#### Work instructions:
Should any entry include an image, skip the image and copy the entry exactly.

Items from a data source:
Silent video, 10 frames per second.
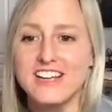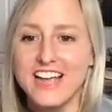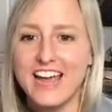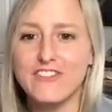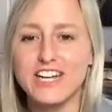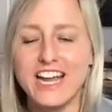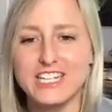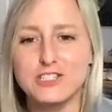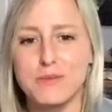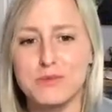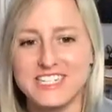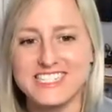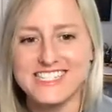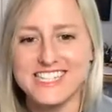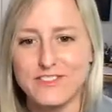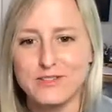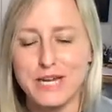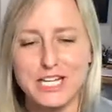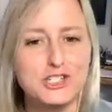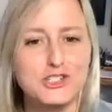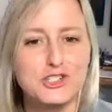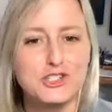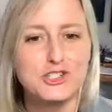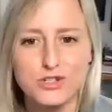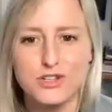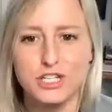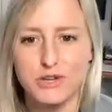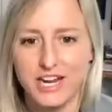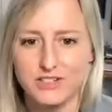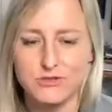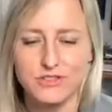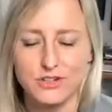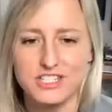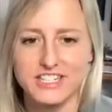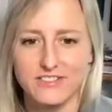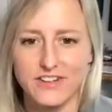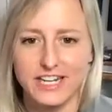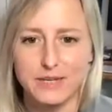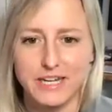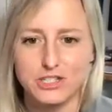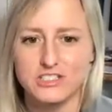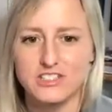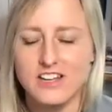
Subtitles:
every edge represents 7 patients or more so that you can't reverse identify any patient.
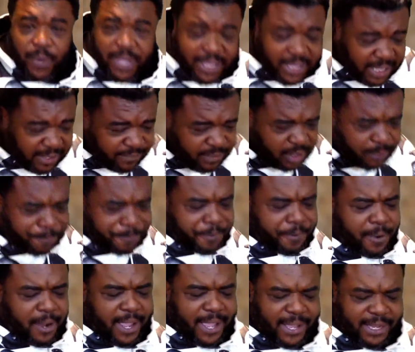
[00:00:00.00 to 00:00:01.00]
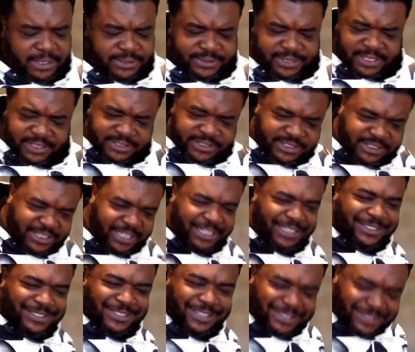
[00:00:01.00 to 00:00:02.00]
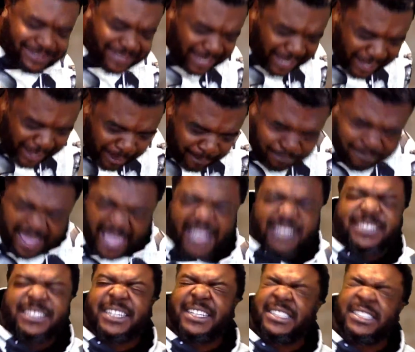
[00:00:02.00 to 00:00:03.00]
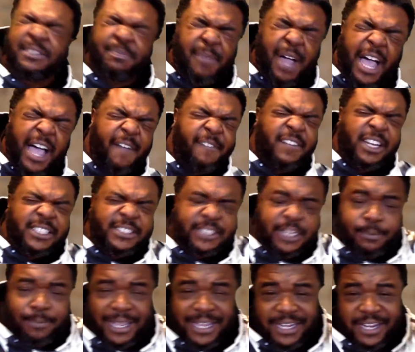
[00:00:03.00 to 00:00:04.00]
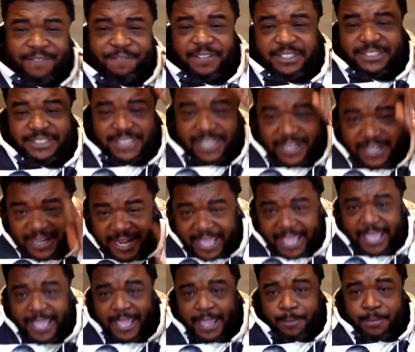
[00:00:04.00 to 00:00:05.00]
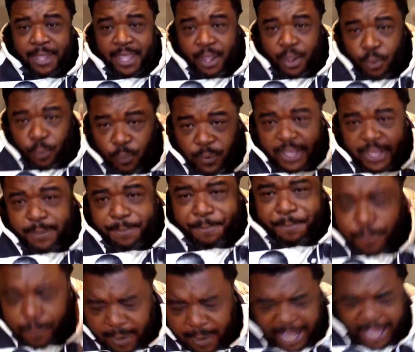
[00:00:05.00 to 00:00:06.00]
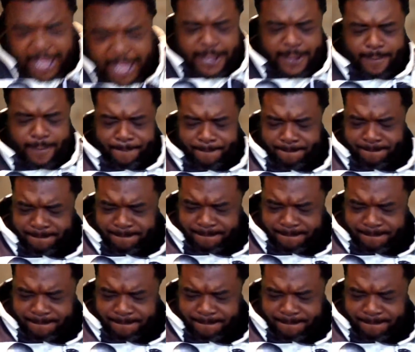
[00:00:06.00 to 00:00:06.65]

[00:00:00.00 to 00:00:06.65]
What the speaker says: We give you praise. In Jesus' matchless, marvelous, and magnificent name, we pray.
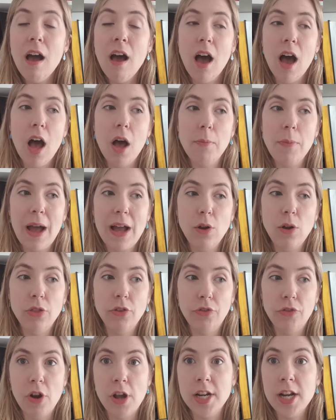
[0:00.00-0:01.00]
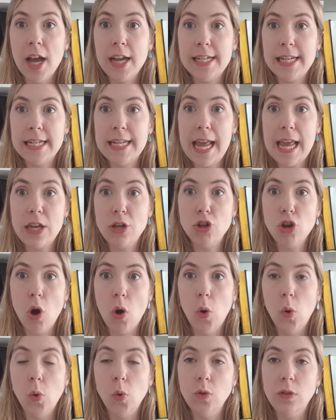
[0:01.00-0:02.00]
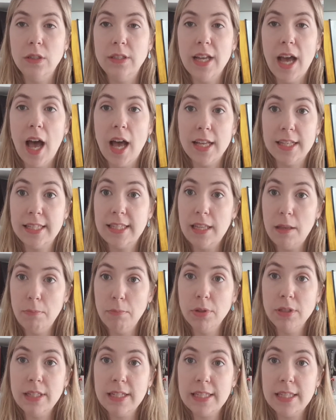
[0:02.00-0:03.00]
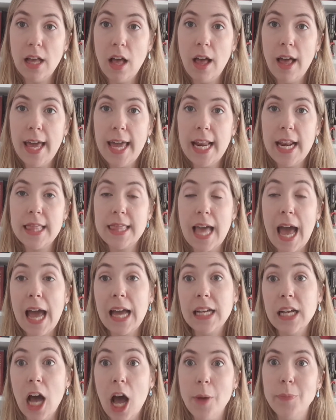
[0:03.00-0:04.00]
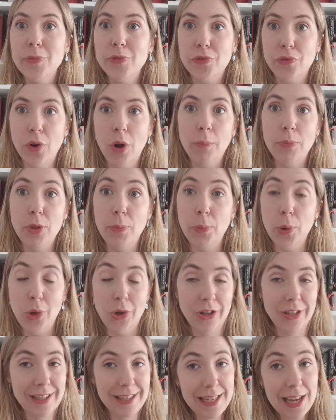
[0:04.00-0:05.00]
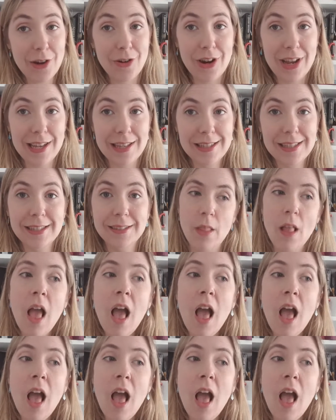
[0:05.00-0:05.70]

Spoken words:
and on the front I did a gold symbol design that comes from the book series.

#### Written response:
Silent video, 10 frames per second.
Subtitles:
every edge represents 7 patients or more so that you can't reverse identify any patient.
[00:00:00.00 to 00:00:01.00]
[00:00:01.00 to 00:00:02.00]
[00:00:02.00 to 00:00:03.00]
[00:00:03.00 to 00:00:04.00]
[00:00:04.00 to 00:00:05.00]
[00:00:05.00 to 00:00:06.00]
[00:00:06.00 to 00:00:06.65]

[00:00:00.00 to 00:00:06.65]
What the speaker says: We give you praise. In Jesus' matchless, marvelous, and magnificent name, we pray.
[0:00.00-0:01.00]
[0:01.00-0:02.00]
[0:02.00-0:03.00]
[0:03.00-0:04.00]
[0:04.00-0:05.00]
[0:05.00-0:05.70]

Spoken words:
and on the front I did a gold symbol design that comes from the book series.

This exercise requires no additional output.